No such problem for the retired executives and professionals photographed here. All of them have collected an impressive set of toys or trophies that have transformed retirement from what could have been irritating idleness to spectacular satisfaction. Thomas Eagleton, a lawyer and former Senator from Missouri (and George McGovern's short-lived Vice Presidential choice in 1972), found himself plunged into a whole new world: fine art. The subject's vastness intimidated him until an acquaintance helped him get started. Now he spends hours researching favorite painters and identifying the best of their works to buy.
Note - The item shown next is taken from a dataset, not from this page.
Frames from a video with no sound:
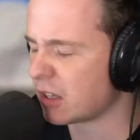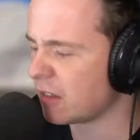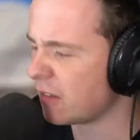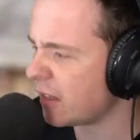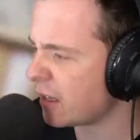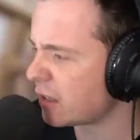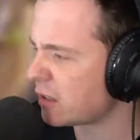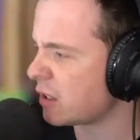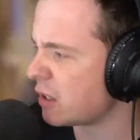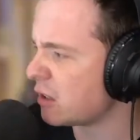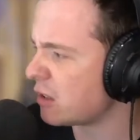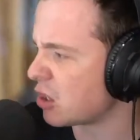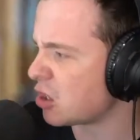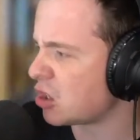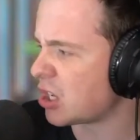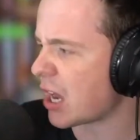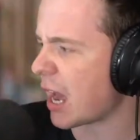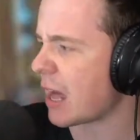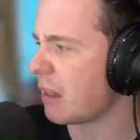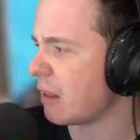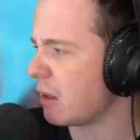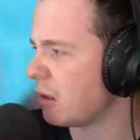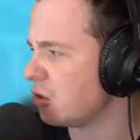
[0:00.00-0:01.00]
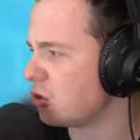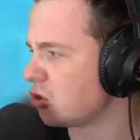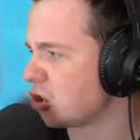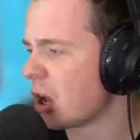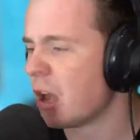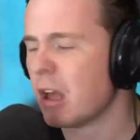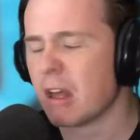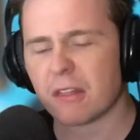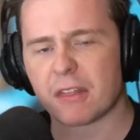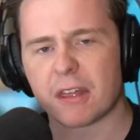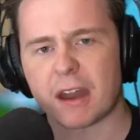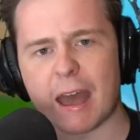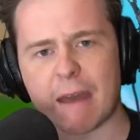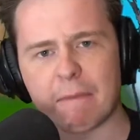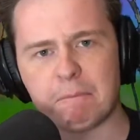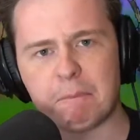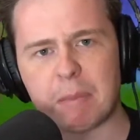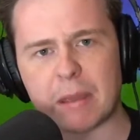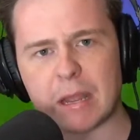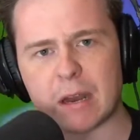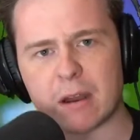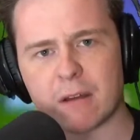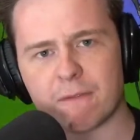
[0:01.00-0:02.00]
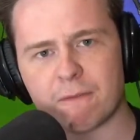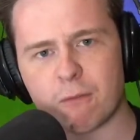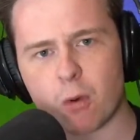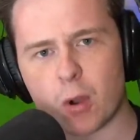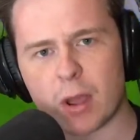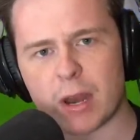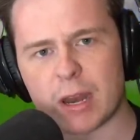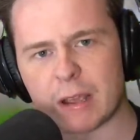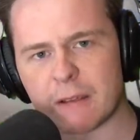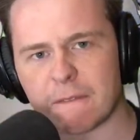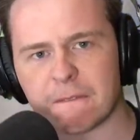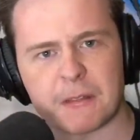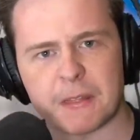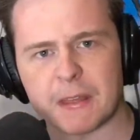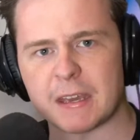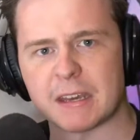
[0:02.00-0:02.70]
This is a challenge that I've been avoiding for the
If you're not sure what really intrigues you, think back to what turned you on when you were young, before such practical pursuits as making a living and raising a family intruded on your fantasies. Ed Slane has been interested in racecars since he was a kid; he used to sneak into a racetrack near his home and wound up working on a pit crew for a while. He went on to become a pilot for Eastern Air Lines. When the airline folded, he began buying classic racecars, including a 1948 Kurtis/Alfa that runs on methanol and can go 147 miles per hour. The cars are a magnificent obsession for him now. He races them, maintains them, goes looking for new ones--even has a mock 1950s-era refueling pit in the warehouse where he parks the cars, realistic right down to the old Coke machine.
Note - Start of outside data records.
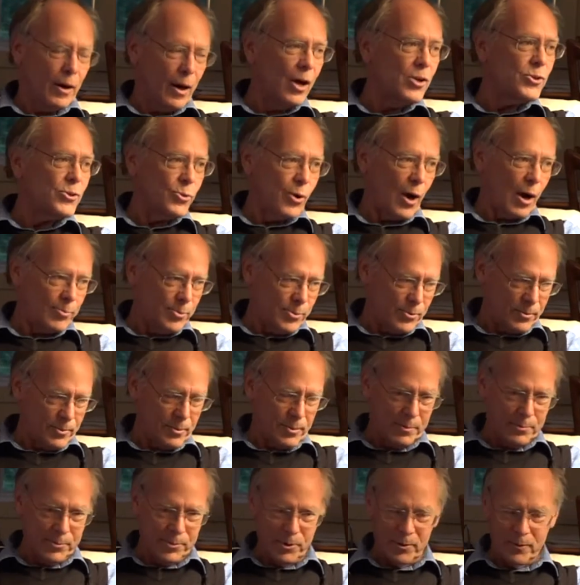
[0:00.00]
also
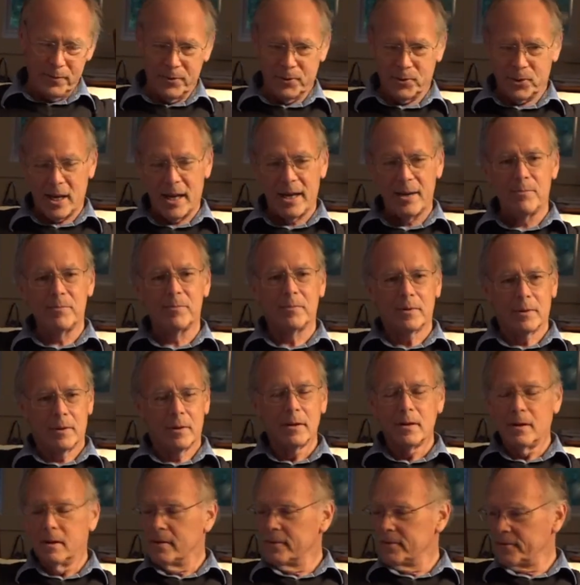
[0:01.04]
observed the same
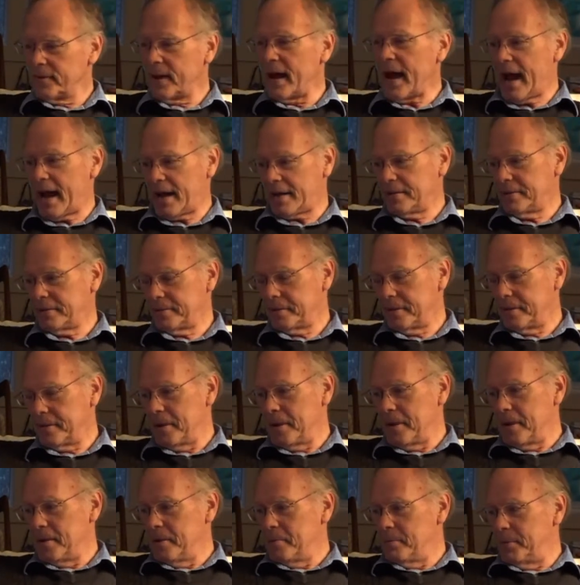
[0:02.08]
fact,
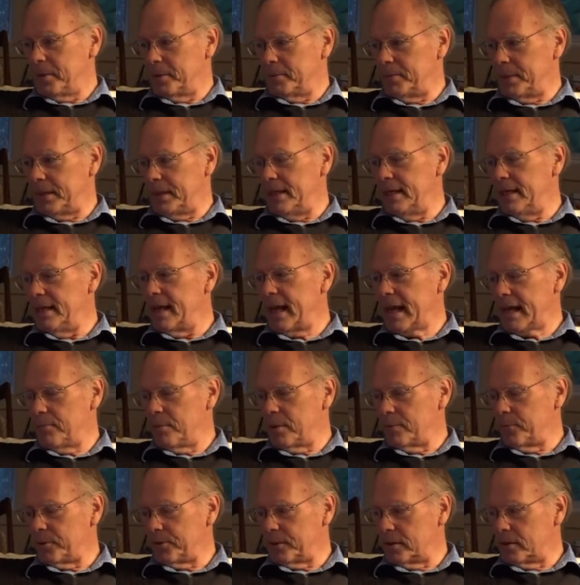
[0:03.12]
but Benedetti came
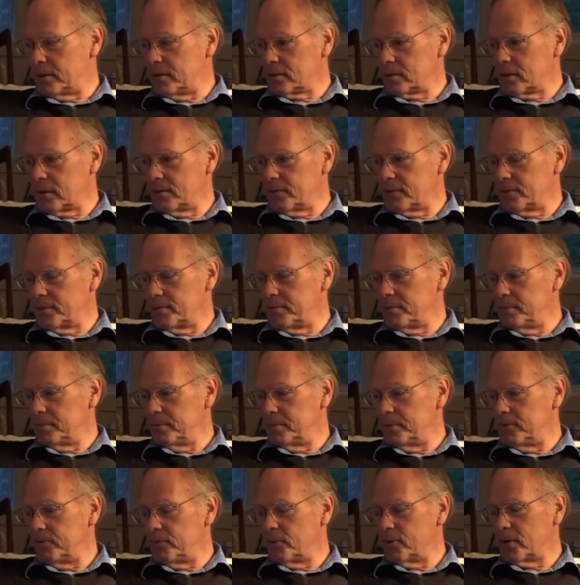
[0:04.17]
up with the discovery
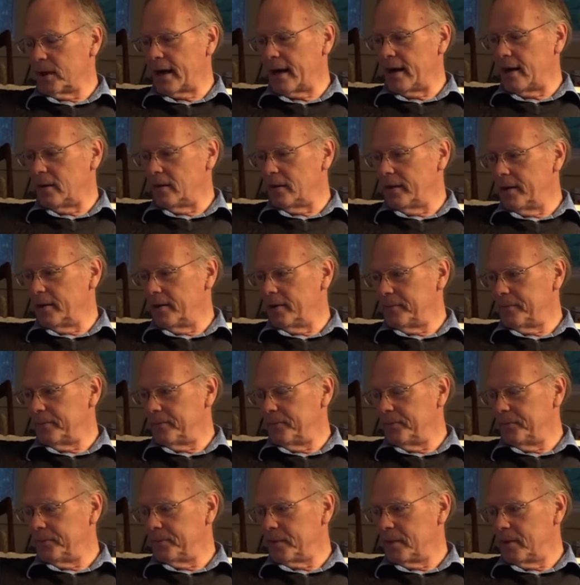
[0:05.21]
before Galileo.
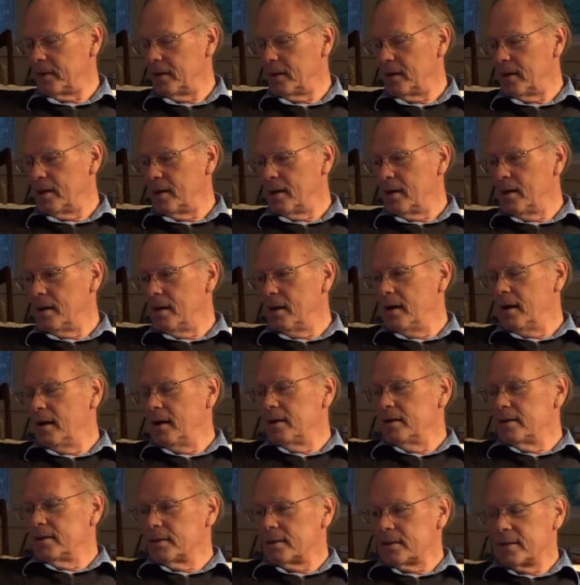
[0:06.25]

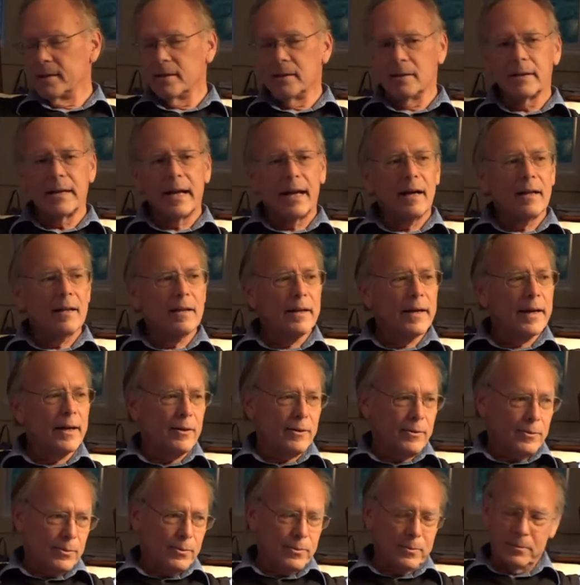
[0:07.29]
Still,
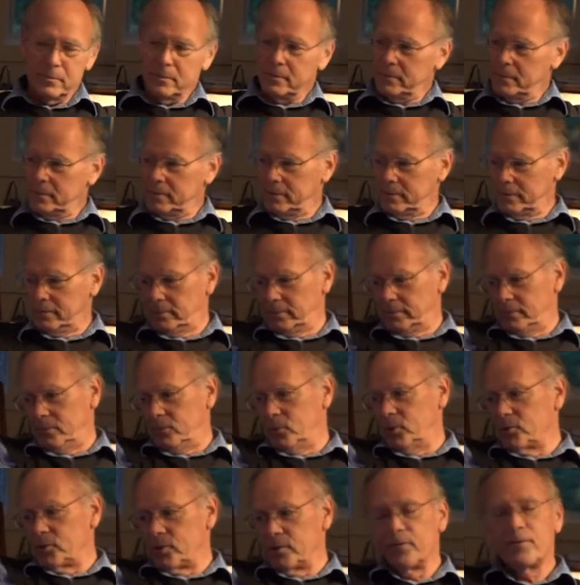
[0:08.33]
Galileo
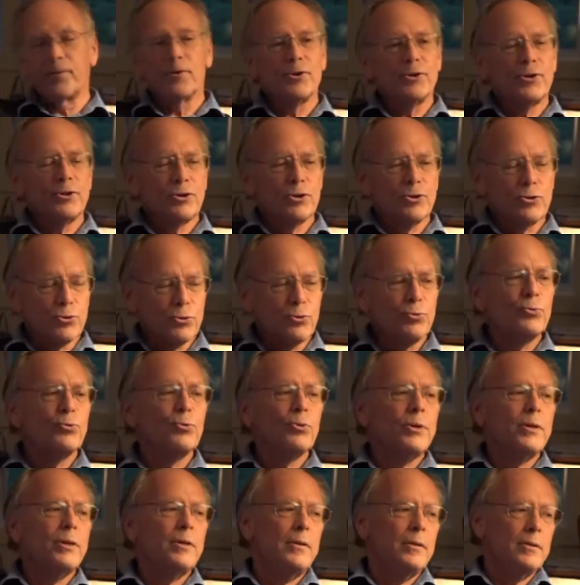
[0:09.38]
was the first to
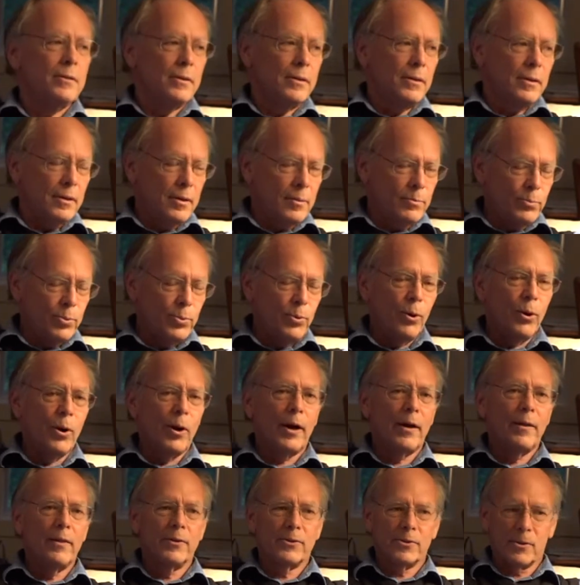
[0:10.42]
truly employ
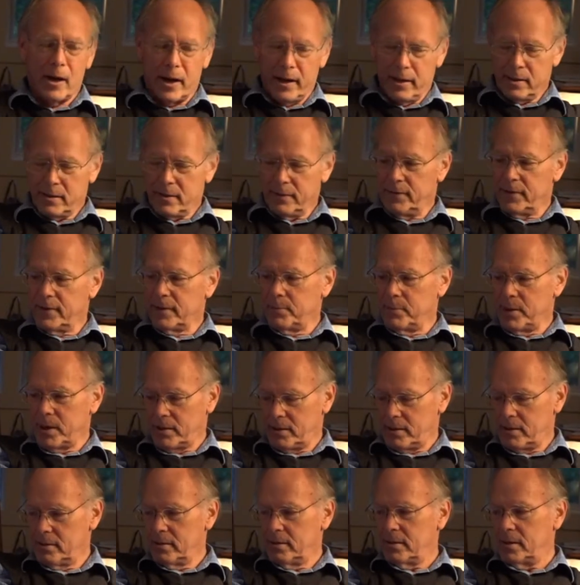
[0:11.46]
the scientific method.
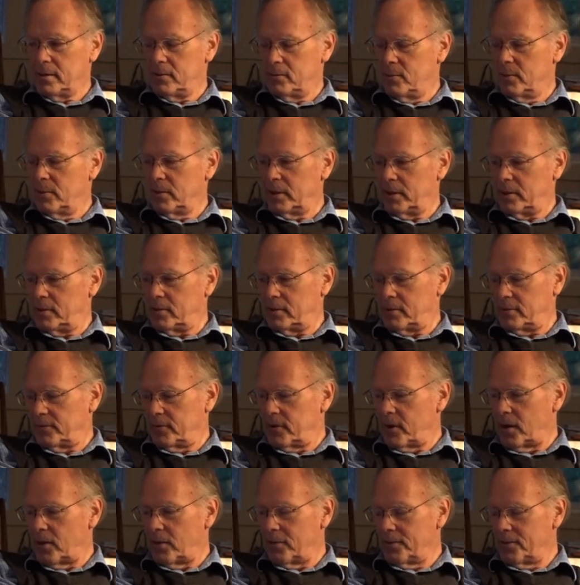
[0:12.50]
He really is the
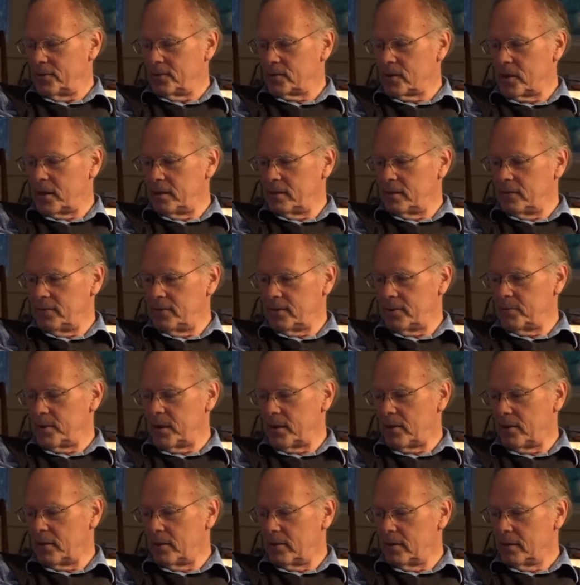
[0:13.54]
father of the scientific
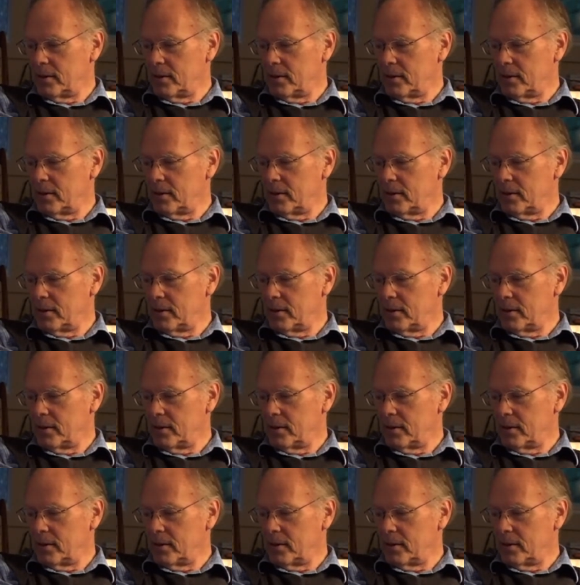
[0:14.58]
method.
Roy Anderson can barely remember a time growing up when he didn't have a tennis racquet in his hand. He was captain of the tennis team in high school and at Princeton, and he contemplated life as a tennis pro after graduation. Alas, back in the early 1960s, that meant a lot of unglamorous, unlucrative one-night stands playing exhibition games for pocket money. So he spent three decades at Nielsen Media Research, becoming a senior vice president. But he never stopped loving tennis. Soon after he retired, he joined the U.S. Tennis Association. Playing tennis at the country club is fine, but when Anderson wants something more demanding, he can sign on for a USTA tournament just about anywhere in the country and get all the tennis he can handle.

When you're contemplating a hobby for retirement, think early, think complicated, think big. Why wait until you're 65 to figure out what you enjoy? Start now. Don't settle for some boring, repetitive activity, like guiding a sailboat back and forth across the same lake for 20 years. Find something multifaceted and engaging. If, like Arthur Boone, you decide to buy a luxurious old railroad car, consider making a small business out of leasing it to others. Yeah, there will be some headaches. But plotting out routes and menus for customers will be a lot more satisfying in the long run than going out to the siding where the railcar is parked to admire your purchase.

And don't be afraid to spend money on your hobby. You've earned it. If this isn't the time to enjoy the fruits of your life's labor (not to mention all that smart retirement planning), when is? Sure, you'll cut into the kids' inheritance a little bit, but that beats hanging out at their houses every day, complaining about your arthritis. Someday they'll thank you.